The Music of Silence dimulai dari masa kelahiran Amos Bardi, dilanjut dengan masa kecilnya yang dihabiskan di sekolah tuna netra, lalu ketika dewasa ia sekolah di sekolah umum, berlatih dengan sang maestro, menikah, dan sampai di puncak kejayaannya.
Penanda garis waktu dalam film ini, menurut hemat saya terlalu banyak. Periodik waktu yang loncat-loncat dan kurang konsisten penggunaannya (kadang dengan keterangan “dua tahun kemudian”, kadang pula dengan tanggal pastinya) membuat pengalaman menonton saya sedikit terdistraksi.
Kenapa demikian? Ketika saya sedang menikmati suatu masa, lalu tiba-tiba
muncul penanda waktu, maka otak penonton sudah selesai di babak itu, dan
harus mencerna babak baru, lalu mencari runutannya di kemudian.

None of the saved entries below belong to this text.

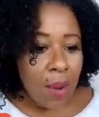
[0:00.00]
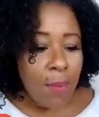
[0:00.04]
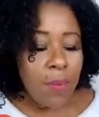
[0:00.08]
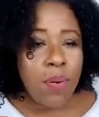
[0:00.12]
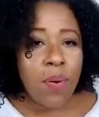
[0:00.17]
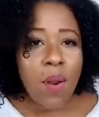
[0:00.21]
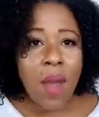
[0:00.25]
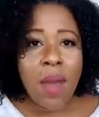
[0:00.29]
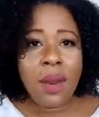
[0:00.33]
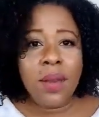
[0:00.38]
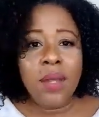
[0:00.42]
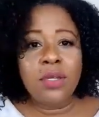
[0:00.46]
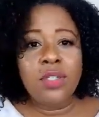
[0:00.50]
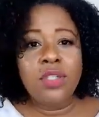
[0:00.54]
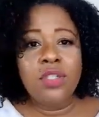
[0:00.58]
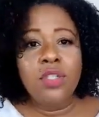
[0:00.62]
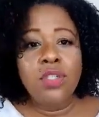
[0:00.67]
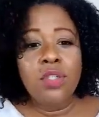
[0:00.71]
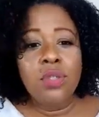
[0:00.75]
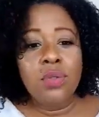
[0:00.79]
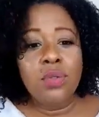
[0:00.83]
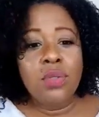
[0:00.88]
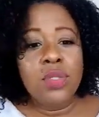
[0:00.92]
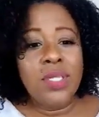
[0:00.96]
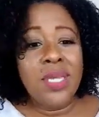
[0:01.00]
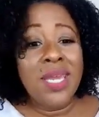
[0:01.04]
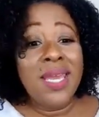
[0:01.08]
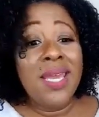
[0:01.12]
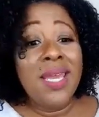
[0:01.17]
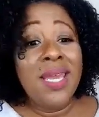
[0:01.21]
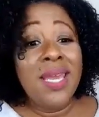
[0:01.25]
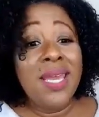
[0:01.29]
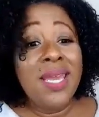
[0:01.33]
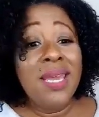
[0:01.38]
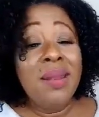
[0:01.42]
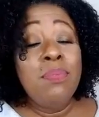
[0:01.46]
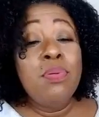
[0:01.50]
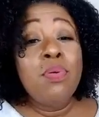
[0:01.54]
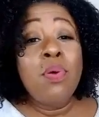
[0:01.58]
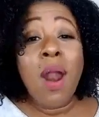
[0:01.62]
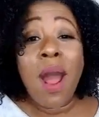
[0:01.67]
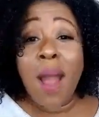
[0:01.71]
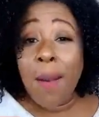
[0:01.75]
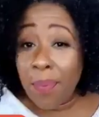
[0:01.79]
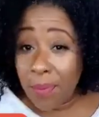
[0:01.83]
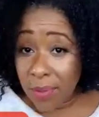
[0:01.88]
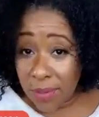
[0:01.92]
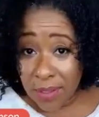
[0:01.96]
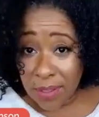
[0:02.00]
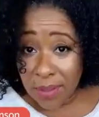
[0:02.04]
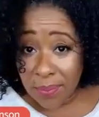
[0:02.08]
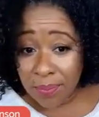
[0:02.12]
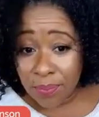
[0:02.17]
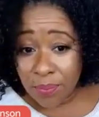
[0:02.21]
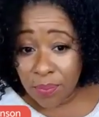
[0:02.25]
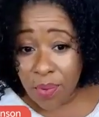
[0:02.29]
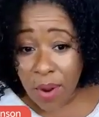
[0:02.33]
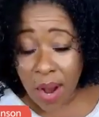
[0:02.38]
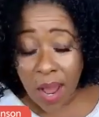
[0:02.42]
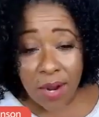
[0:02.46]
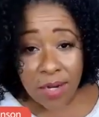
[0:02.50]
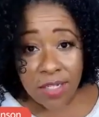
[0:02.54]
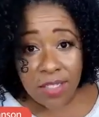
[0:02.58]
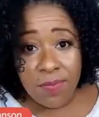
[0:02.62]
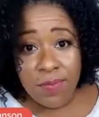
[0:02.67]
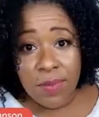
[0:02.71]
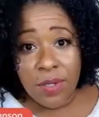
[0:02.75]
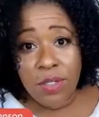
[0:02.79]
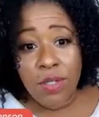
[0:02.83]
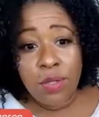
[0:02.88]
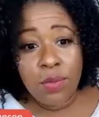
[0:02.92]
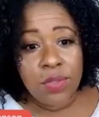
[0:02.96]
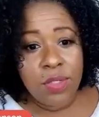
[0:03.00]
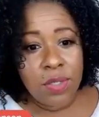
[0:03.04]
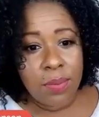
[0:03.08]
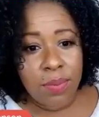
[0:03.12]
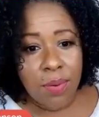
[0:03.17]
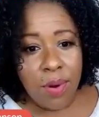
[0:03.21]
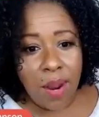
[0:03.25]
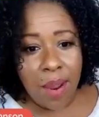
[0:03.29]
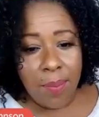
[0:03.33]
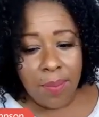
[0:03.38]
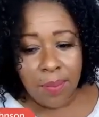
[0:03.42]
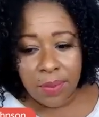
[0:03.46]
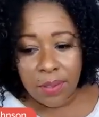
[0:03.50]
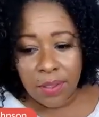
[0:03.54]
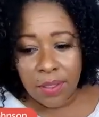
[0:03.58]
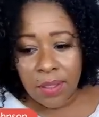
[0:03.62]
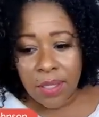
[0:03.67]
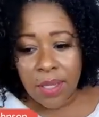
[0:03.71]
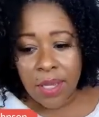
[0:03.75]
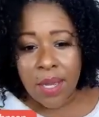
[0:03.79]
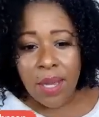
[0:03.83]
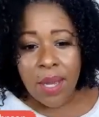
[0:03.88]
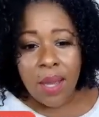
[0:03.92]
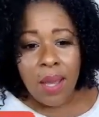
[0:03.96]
product use improperly. Products have been used improperly.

Garis waktu (kecuali untuk tanggal peristiwa penting), sebetulnya bisa diakali dengan visualisasi yang mumpuni. Dan sesungguhnya The Music of Silence sudah melakukan visualisasi tersebut dengan baik. Salah satunya ketika masa pubertas Amos Bardi yang ditandai dengan perubahan suaranya.
Jadi, tanpa penanda adegan tersebut kapan berlangsung, penonton sudah bisa memahami timeline yang diberikan.

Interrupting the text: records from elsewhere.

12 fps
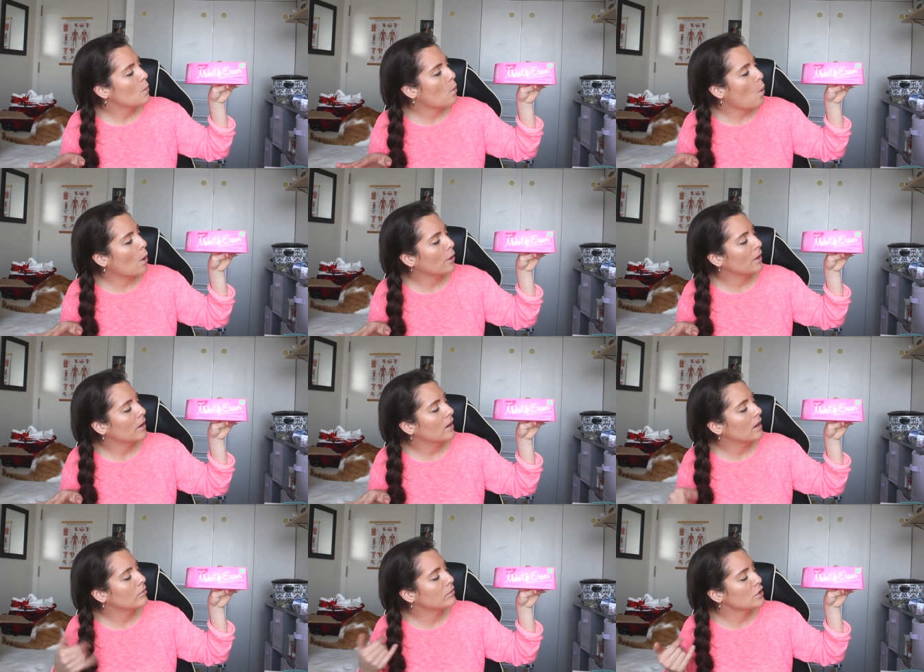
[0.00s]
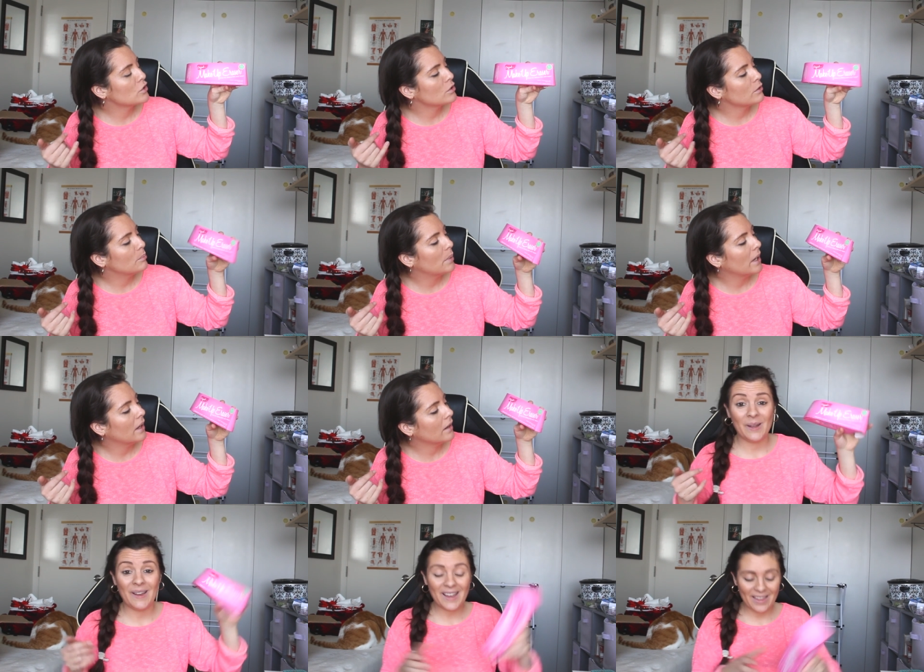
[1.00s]
water. Original pink.
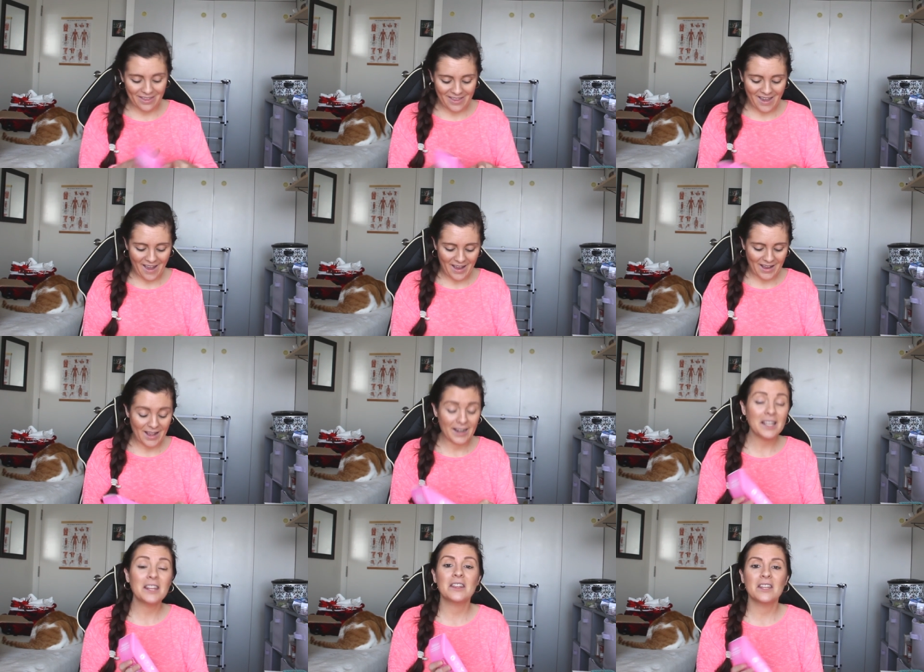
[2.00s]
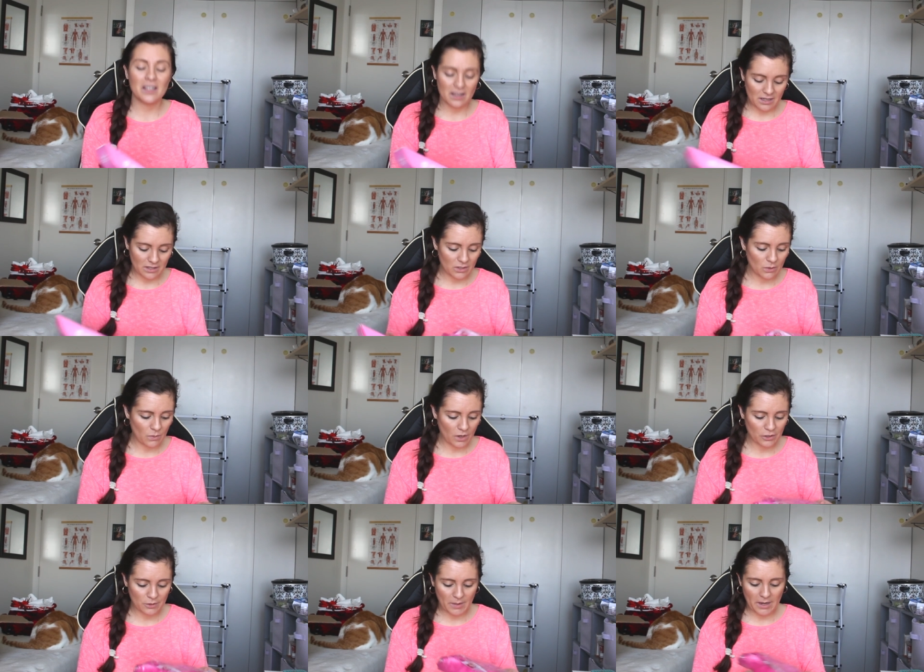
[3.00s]
I like that. Anything to
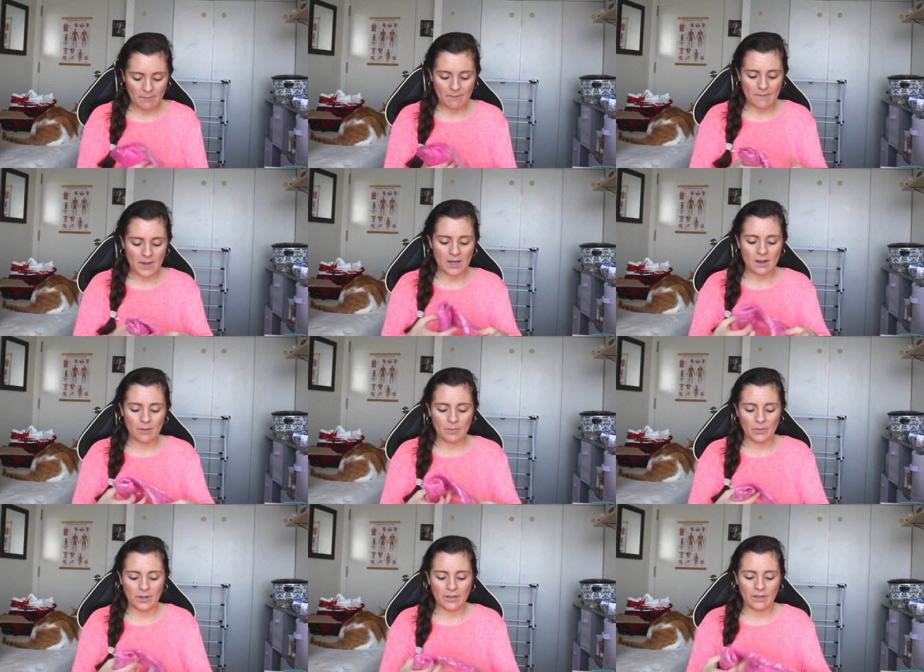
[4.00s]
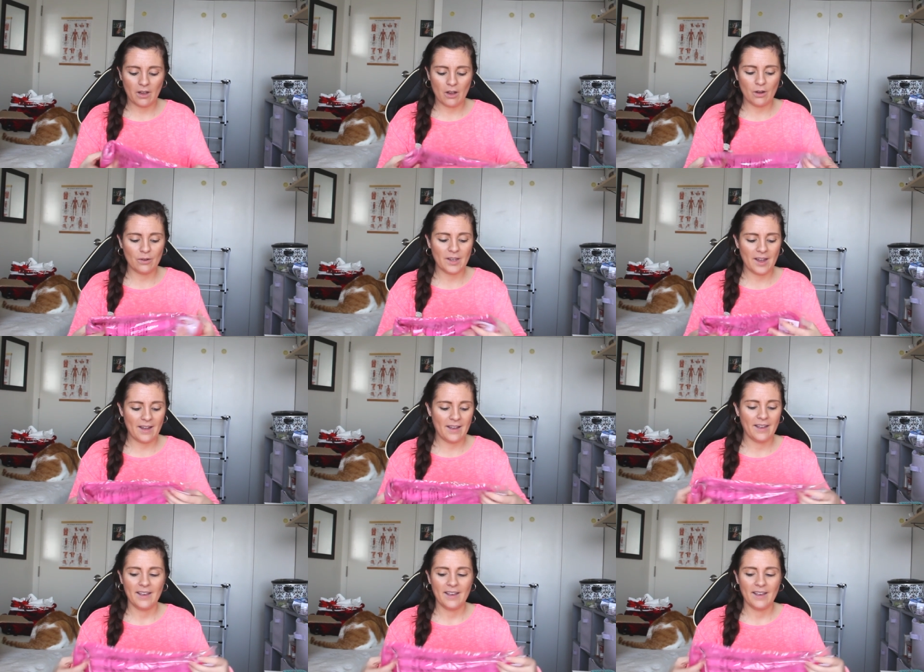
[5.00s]
wash my makeup with. Oh, yeah.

Kekurangluwesan teknik periodisasi ini membuat saya kurang simpati terhadap kerja keras Amos Bardi berlatih dengan sang Maestro. Padahal ini adalah salah satu kunci kenapa saya harus percaya jika Amos Bardi sehebat yang digambarkan di akhir ceritanya.
Contohnya adalah penggunaan term “6 bulan kemudian” saat Amos Bardi berlatih dengan sang Maestro, bisa diganti dengan kolase adegan latihan Amos Bardi yang menunjukkan perkembangannya.
Ini akan membuat penonton lebih percaya bahwa keberhasilan Amos Bardi memang dicapai dengan kerja keras dan dalam jangka waktu yang lama, tanpa harus menyebutkan waktu secara tersurat.
Namun, tenang saja. Teknik periodisasi hampir menjadi masalah utama film-film biografi khususnya yang diangkat dari novel, karena bisa saja novel begitu jelas merincinya, sementara film hanya punya waktu dua jam saja.
Ditemani ayahnya, Amos Bardi menunggu penyanyi terkenal yang menjanjikan konser bersamanya/Mola TV |
Mempertanyakan keberadaan Tuhan?
Salah satu yang menarik dari film ini, adalah ketika Amos Bardi mempertanyakan eksistensi Tuhan. Dari dialog ia dan ibunya, bisa disimpulkan jika keluarga Amos Bardi adalah penganut agama yang taat.
Seringkali ketika kita ditimpa sesuatu yang buruk, kita merasa bahwa Tuhan itu tidak ada untuk kita. Amos Bardi pun demikian. Secara tersirat ia ingin mengatakan kenapa saya harus buta tidak seperti orang lainnya, dan engkau (Tuhan) malah diam saja.
Sepintas unsur spiritual hanya digambarkan saat adegan itu saja. Tapi kalau kita menelaah lebih lanjut lagi, The Music of Silence sesungguhnya betul-betul menggambarkan perjalanan spiritual yang menjadikannya ia sehebat itu.
Beberapa bukti penguat secara tersurat adalah saat ia menolak tawaran minum anggur dari sang Maestro.
Dan tentunya simak-simak baik rangkaian adegan separuh akhir film ini yang menunjukkan bagaimana The Music of Silence memang percaya bahwa kekuatan Tuhan adalah segala-segalanya dengan metafora pada ciptaan-Nya.